En la operación de labrado la tierra es removida y aflojada en las capas superficiales, a la vez que las hierbas quedan volteadas y dispuestas para la descomposición, que añadirá materia orgánica al suelo. El lecho que permanece tras el labrado mantiene la humedad adecuada para que las semillas puedan germinar. La labranza aporta también otros beneficios secundarios pero no menos importantes, como son la oxigenación del suelo y drenaje del agua gracias a la pulverización de la tierra.
Esto redunda en un hábitat más adecuado para los microorganismos descomponedores, como los fijadores del nitrógeno atmosférico, y a una mayor actividad biológica edáfica.

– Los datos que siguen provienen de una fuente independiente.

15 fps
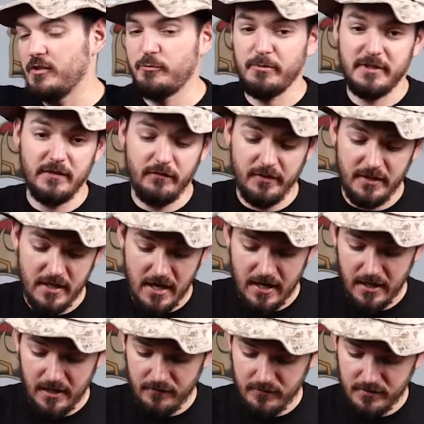specifically
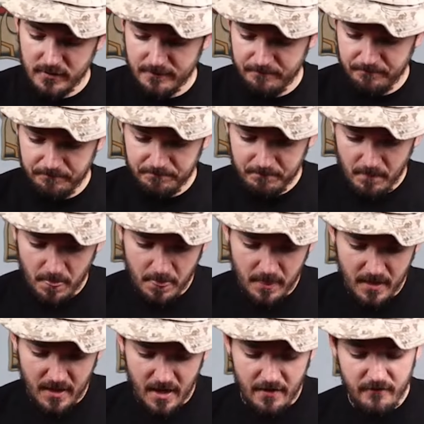knives.
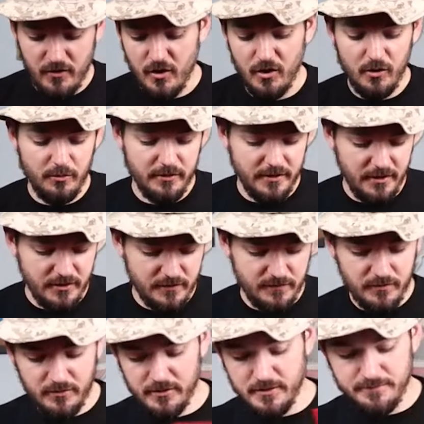I don't even know what these are
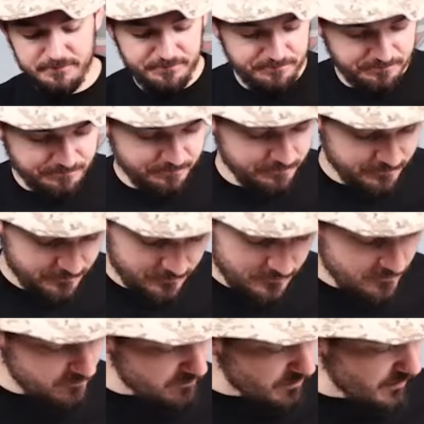for.
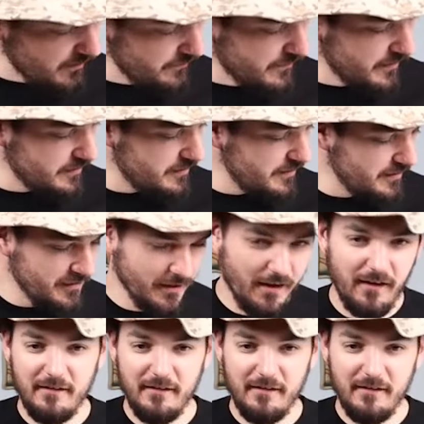This is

Además, la labranza contribuye a que las plantas se desarrollen saludablemente, y con mayores garantías de resistencia a las enfermedades o insectos dañinos.
La labranza continua y profunda (tradicional) es a la larga perjudicial para las tierras de cultivo. Cuando la capa fértil no es muy gruesa, ésta queda sepultada a 15 o 20 cm. después del labrado, mientras que en la superficie queda expuesta la tierra más pobre; esto obliga a fertilizar para disponer de cosechas productivas. Para salvar este problema es conveniente realizar labranzas de conservación o mínimas, consistentes en introducir ligeramente el arado de forma que los restos de la cosecha queden enterrados a poca profundidad, o también dejándolos que se descompongan sobre la superficie. Estas actividades contribuyen a mantener la fertilidad y humedad de la tierra, a la vez que la protege de la erosión. La labranza en profundidad se hace necesario cuando los suelos poseen una compacticidad excesiva que impide un drenaje adecuado, o las raíces no pueden penetrar con facilidad, aunque como ya se dijo presenta sus inconvenientes si se realiza intensivamente, especialmente si se trata de suelos de textura fina en comparación con los arcillosos o arenosos.